Body systems

The human body is made up of over 10 million million cells. Most are smaller than a pinpoint, yet each is a living entity, receiving nourishment from, and releasing waste into, the fluid in which the cell is bathed. Hundreds of millions of cells die every minute, but many millions more are being born as cells divide and multiply.

Under a low-powered microscope, a typical cell may look like a blob of jelly. Higher magnification reveals that it includes some strange and complex structures.
Most cells contain a clearly demarcated control center called a nucleus, which is embedded in the jellylike cytoplasm that makes up most of the rest of the cell. The major constituent of the nucleus is the complex of protein and DNA called chromatin. When a cell divides, chromatin forms into threadlike chromosomes, each of which contains genes, the hereditary factors determining the characteristics of the new cells produced by cell division. The nucleus also includes at least one nucleolus a granular unit rich in ribonucleic acid (RNA) that helps to manufacture protein molecules according to “instructions” given by the DNA. The nuclear envelope around the nucleus and its nucleoli is a thin membrane serving as a sieve that regulates the flow of nutrients and wastes both in and out of the nucleus.

Extending from the nuclear membrane through the cytoplasm are paired membranes pleated like a half-closed concertina and called the endoplasmic reticulum. These membranes help to regulate the flow of chemicals. The outside surfaces of the endoplasmic reticulum in many cells are covered with tiny granular structures called ribosomes, where ribonucleic acid builds amino acids into protein, both for the cell itself and also for other uses.
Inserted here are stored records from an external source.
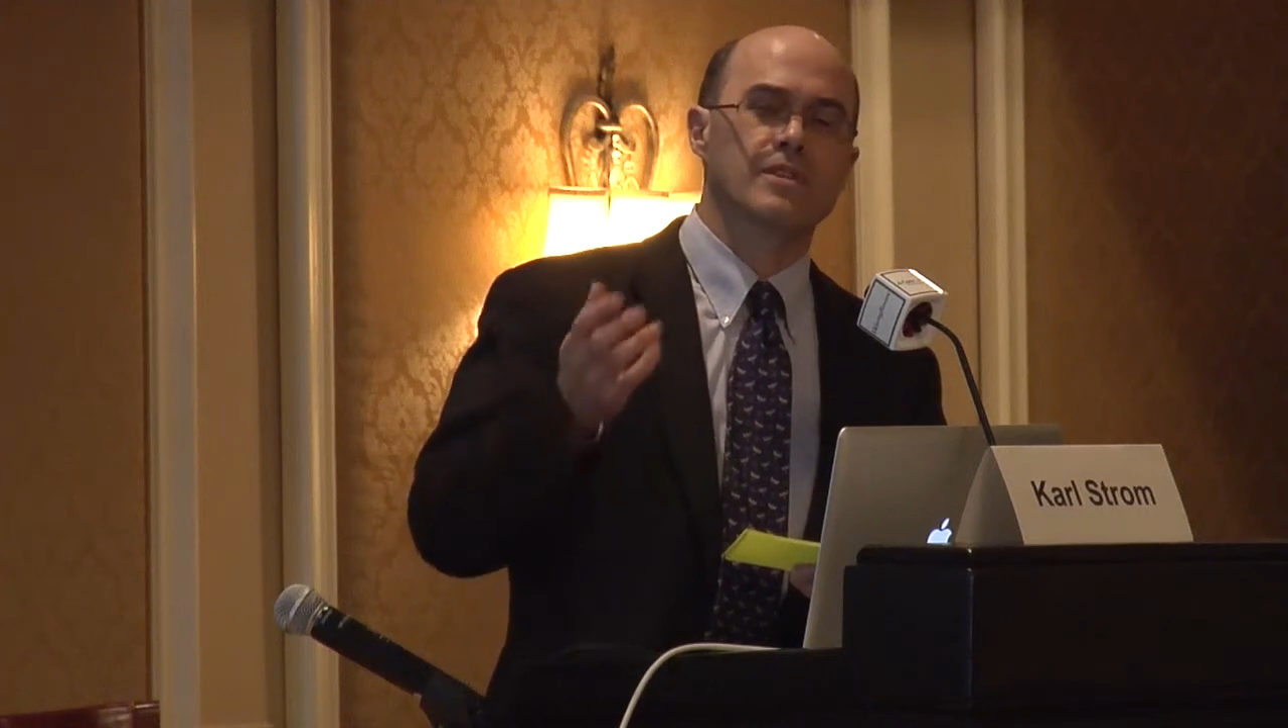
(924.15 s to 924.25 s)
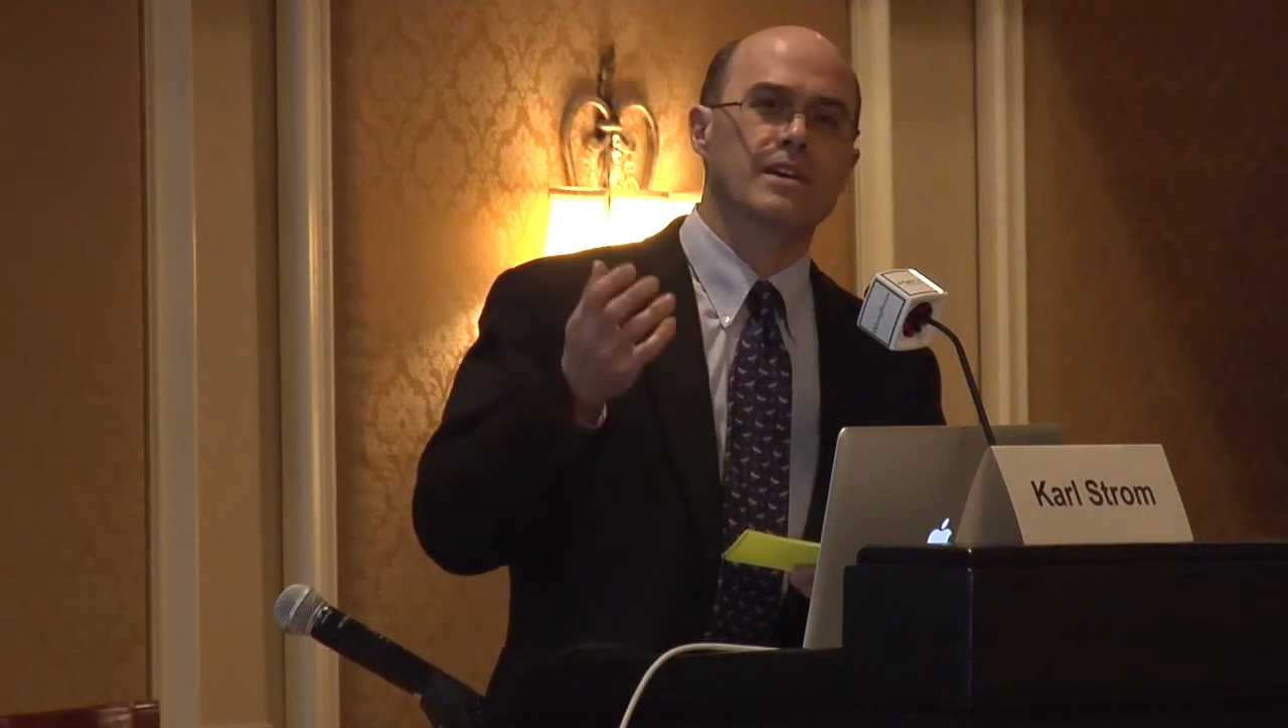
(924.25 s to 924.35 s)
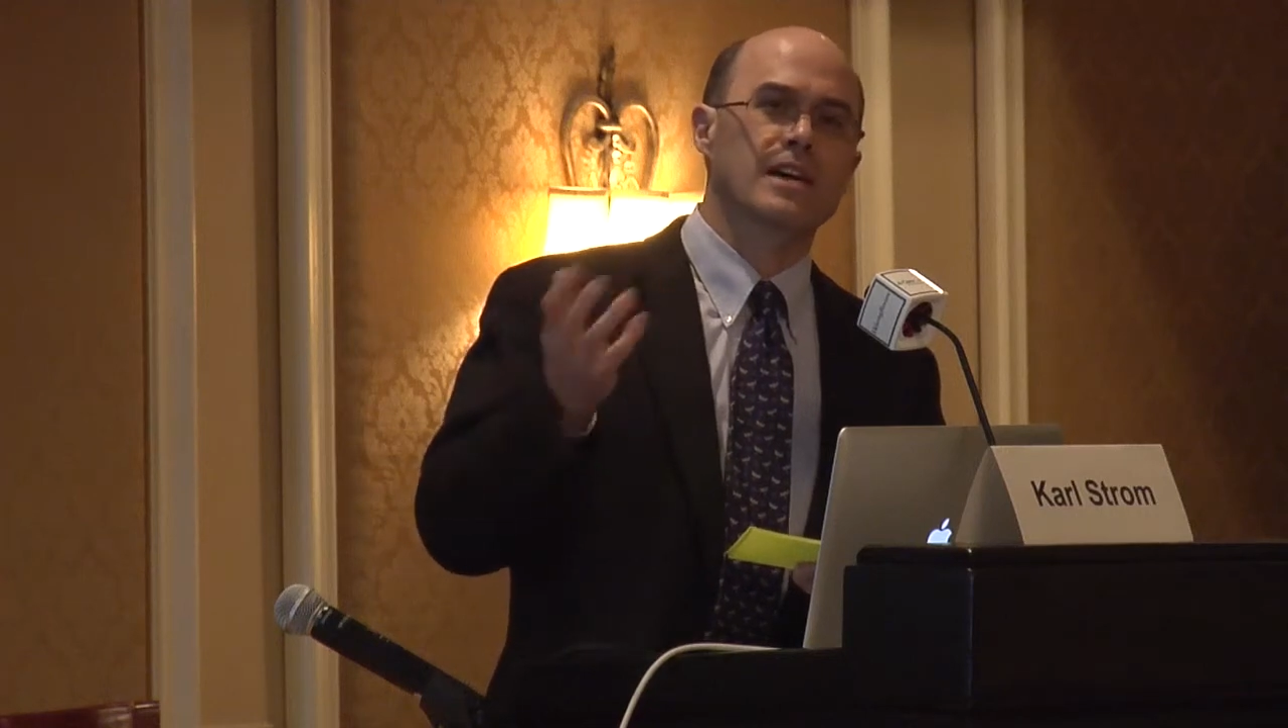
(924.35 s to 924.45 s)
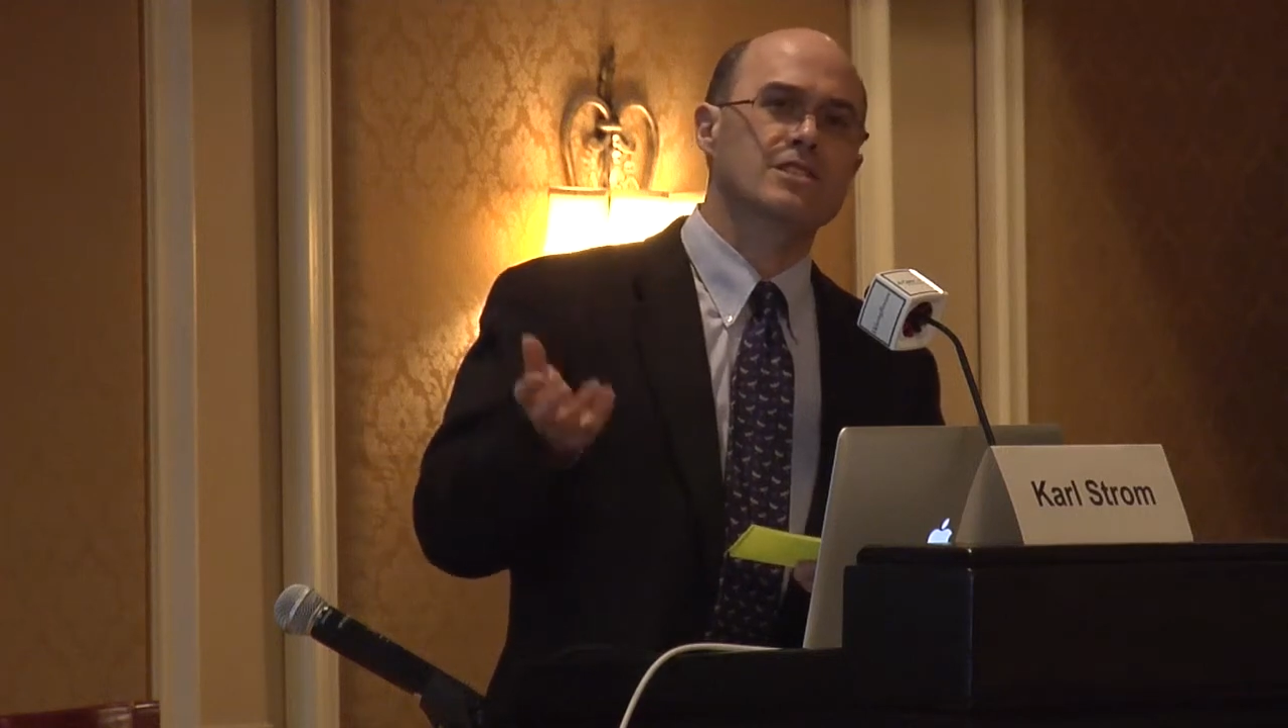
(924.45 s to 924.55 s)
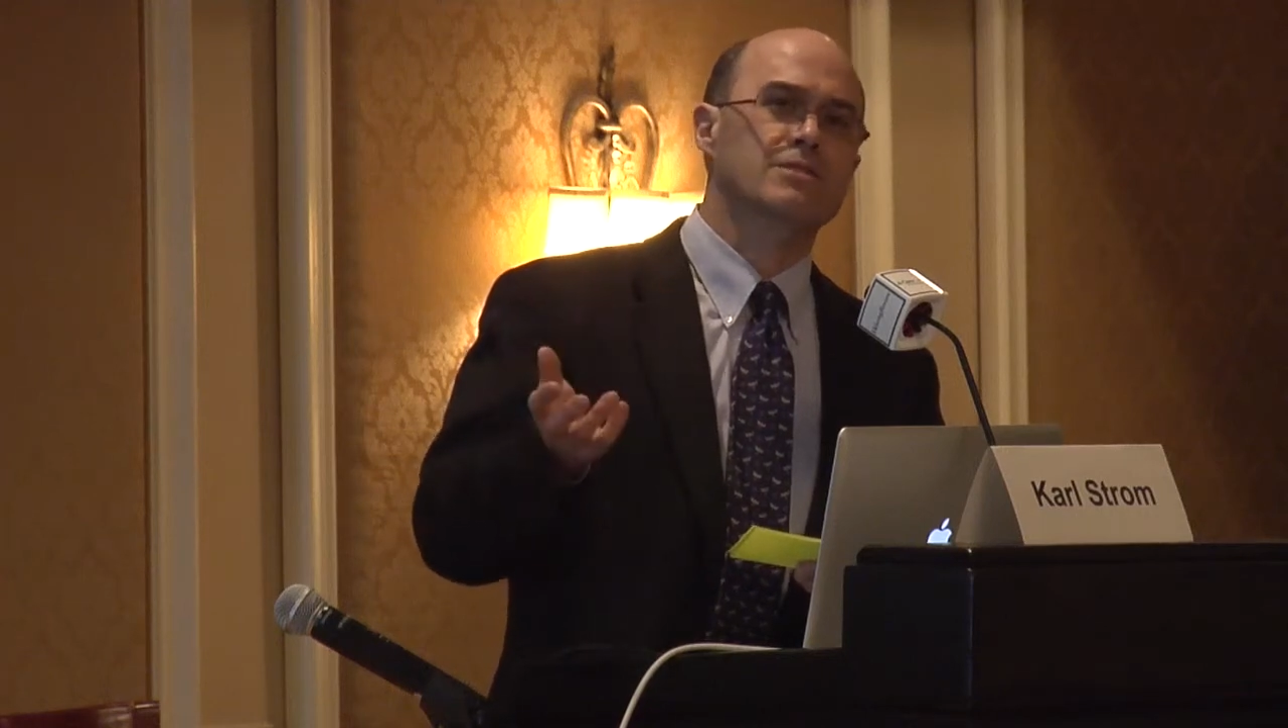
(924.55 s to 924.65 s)

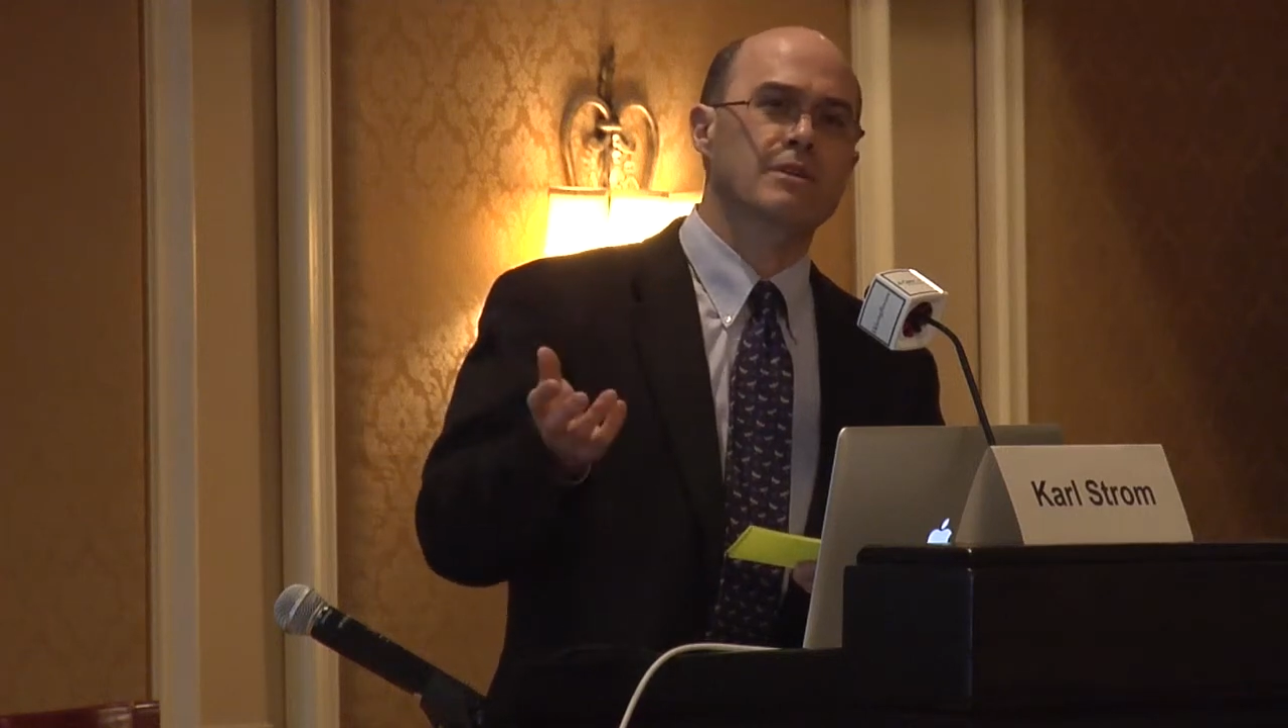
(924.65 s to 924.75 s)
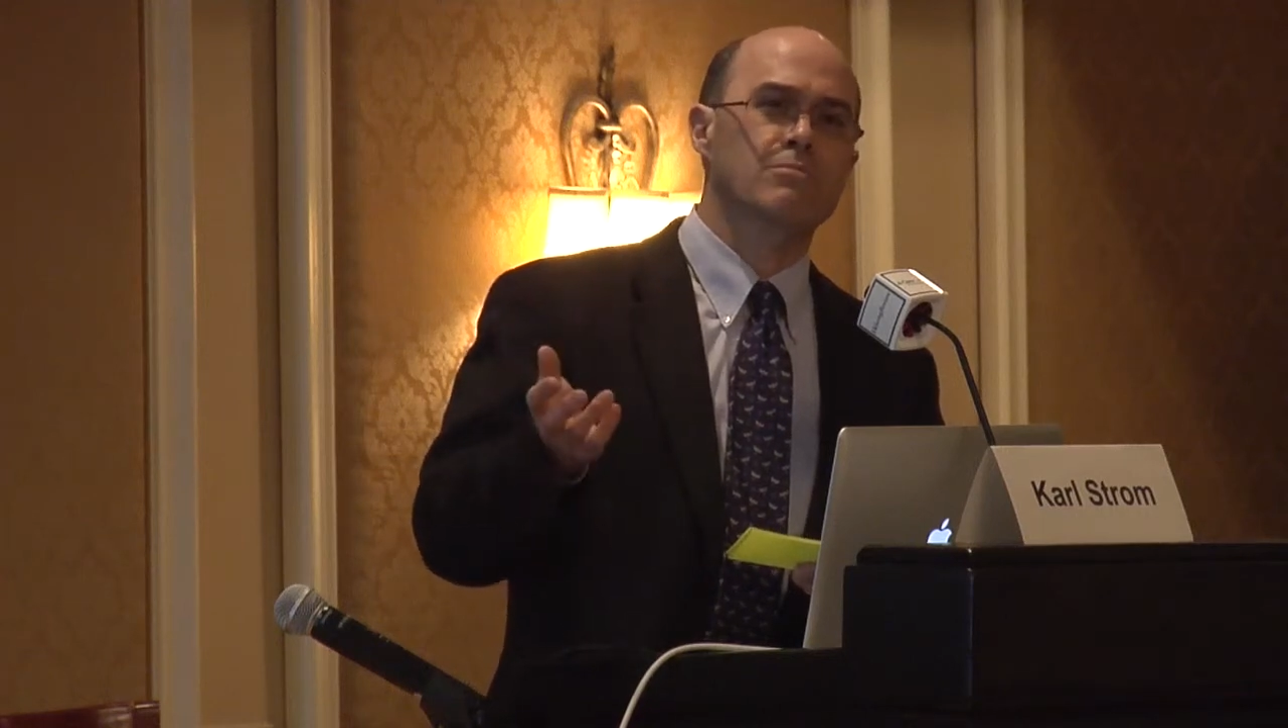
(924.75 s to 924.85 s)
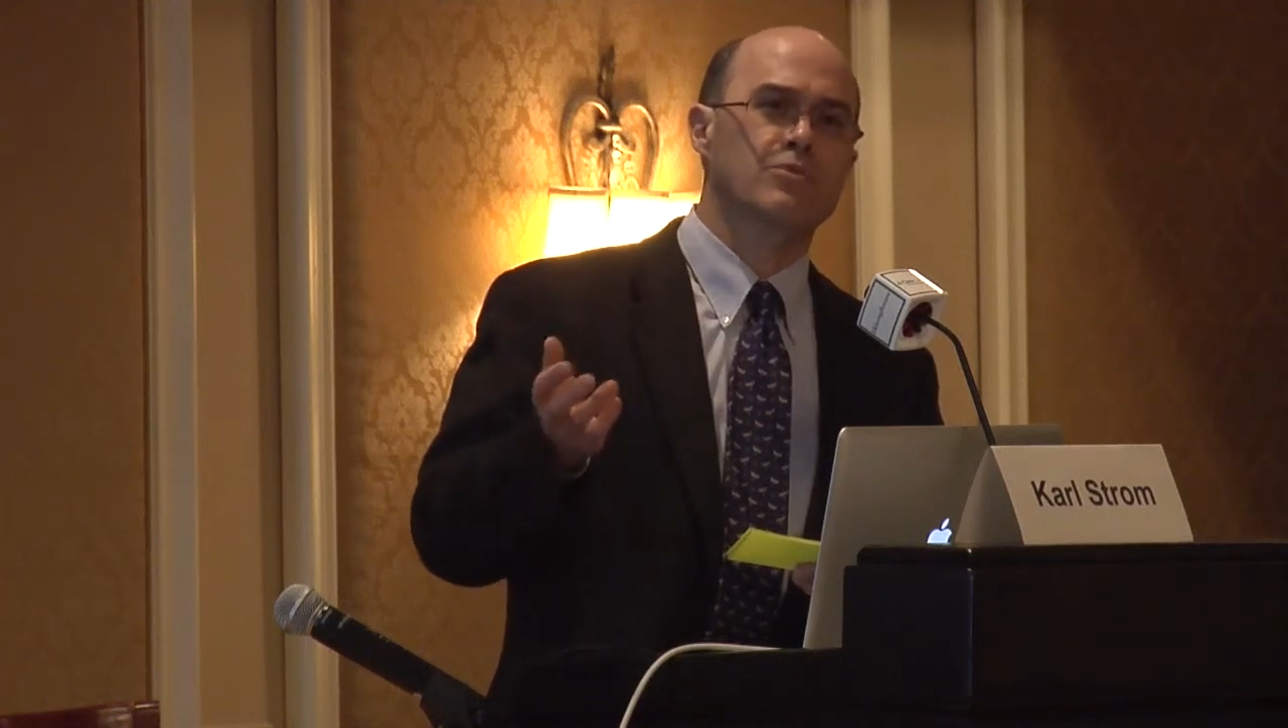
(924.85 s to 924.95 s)
they estimated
Cytoplasm also contains a variety of tiny specialized structures, including Golgi bodies, mitochondria, lysosomes, and centrioles. Golgi bodies consist of groups of flattened parallel sacs derived from the endoplasmic reticulum. Their function seems to be to take in newly made protein and add carbohydrate to produce mucoprotein (the main constituent of mucus). Lysosomes are sacs containing enzymes that digest large molecules so that the products can be digested. Mitochondria resemble minute hollow sausages (some cells have thousands of them). These are the power plants of the cell, for here its respiration occurs, and its energy is stored as a chemical compound, adenosine triphosphate (ATP). Centrioles appear like cylindrical bundles of tiny rods or fibrils. They play a part in cell division.
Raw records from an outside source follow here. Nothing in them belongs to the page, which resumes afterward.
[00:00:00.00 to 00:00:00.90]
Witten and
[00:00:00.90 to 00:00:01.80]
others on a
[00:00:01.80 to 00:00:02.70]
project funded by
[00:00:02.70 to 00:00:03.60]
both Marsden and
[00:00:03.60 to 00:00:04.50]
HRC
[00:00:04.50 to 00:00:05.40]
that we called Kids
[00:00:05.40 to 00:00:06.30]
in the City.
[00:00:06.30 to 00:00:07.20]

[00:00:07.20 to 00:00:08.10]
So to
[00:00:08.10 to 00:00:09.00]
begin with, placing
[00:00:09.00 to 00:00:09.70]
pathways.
Cytoplasm also contains many other structures, some with functions yet to be discovered.

The whole cell is surrounded by a plasma membrane made up of fat molecules sandwiched between two protein layers. Small molecules pass in and out of this cell wall by diffusion or by special membrane channels, which are regulated by cellular hormone pH or by electrolytes. Membrane channels in the eye are pressure sensitive. Larger molecules, such as those of glucose, may be brought inside by specialized receptor molecules that lie within the membrane.

The human body is a complex combination of systems—circulatory, lym phatic, digestive, urinary, nervous, endocrine, and reproductive—supported the skeleton and muscula ture, which also give the body its shape. The whole body is enclosed within skin.

Tissues and organs

By no means are all cells identical. Their form reflects their function, and cells may be specialized in many ways. For instance, neurons (nerve cells) act like minute cables, conveying messages. Long, slim muscle cells contract. And cells lining much of the respiratory system have projecting whiplike threads that help to move mucus.
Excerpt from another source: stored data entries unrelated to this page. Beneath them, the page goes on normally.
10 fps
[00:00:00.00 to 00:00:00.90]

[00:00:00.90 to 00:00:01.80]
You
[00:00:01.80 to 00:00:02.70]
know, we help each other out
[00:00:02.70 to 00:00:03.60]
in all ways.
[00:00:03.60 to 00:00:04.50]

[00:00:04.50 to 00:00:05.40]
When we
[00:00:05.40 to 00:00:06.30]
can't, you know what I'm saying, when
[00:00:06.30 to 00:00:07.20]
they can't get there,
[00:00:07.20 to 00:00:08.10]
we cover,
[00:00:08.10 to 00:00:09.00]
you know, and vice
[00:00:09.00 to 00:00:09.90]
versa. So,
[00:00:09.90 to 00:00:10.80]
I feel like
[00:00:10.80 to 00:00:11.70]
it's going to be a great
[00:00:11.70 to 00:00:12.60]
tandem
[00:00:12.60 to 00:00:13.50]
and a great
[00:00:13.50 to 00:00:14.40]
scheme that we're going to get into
Similar cells performing a similar task form a mass of tissue. Examples are muscular tissue; nerve tissue in the brain; the epithelial tissue of the skin and of internal body linings; connective tissue, which serves to support or pack other types of tissue or body organs (themselves made of specialized tissues); and skeletal tissue, which supplies the body’s framework.

Different tissues grouped together for a common purpose form an organ, such as the stomach, heart, or lung. Cooperating groups of organs, in turn, build up body systems.

Cells occur in many forms, which reflect their function. Blood cells, for example, include erythrocytes—atypical cells without nuclei (here shown as the globules)— and more typical leukocytes, in which the nucleus is large and lobular (the darker, more fragmented object).

Body systems

The human body is built up of nearly a dozen major interrelated systems, each designed for a special function. The skeleton provides a strong framework. Muscles are the engines of the body. Bones (with tendons, ligaments, and fibrous sheaths linking joints and muscles) provide the system for translating muscular contractions into bodily movements. The fuel and oxygen that keep muscles working travel through thousands of miles of tubing in the circulatory system, which in turn depends upon the respiratory system to supply the blood with oxygen, and the digestive system, where food is broken down into nutrients that can be used as fuel. The urinary system gets rid of processed body wastes and acids, and helps to maintain the balance of salt and water in the body. The endocrine system and the nervous system control bodily activities. And the senses, extensions of the nervous system, keep us aware of our surroundings. All these interlocking systems are contained neatly by the skin.

A typical cell contains many microscopic structures within its cytoplasm and nucleus. Most are so small that they can only be observed with the aid of an electron microscope.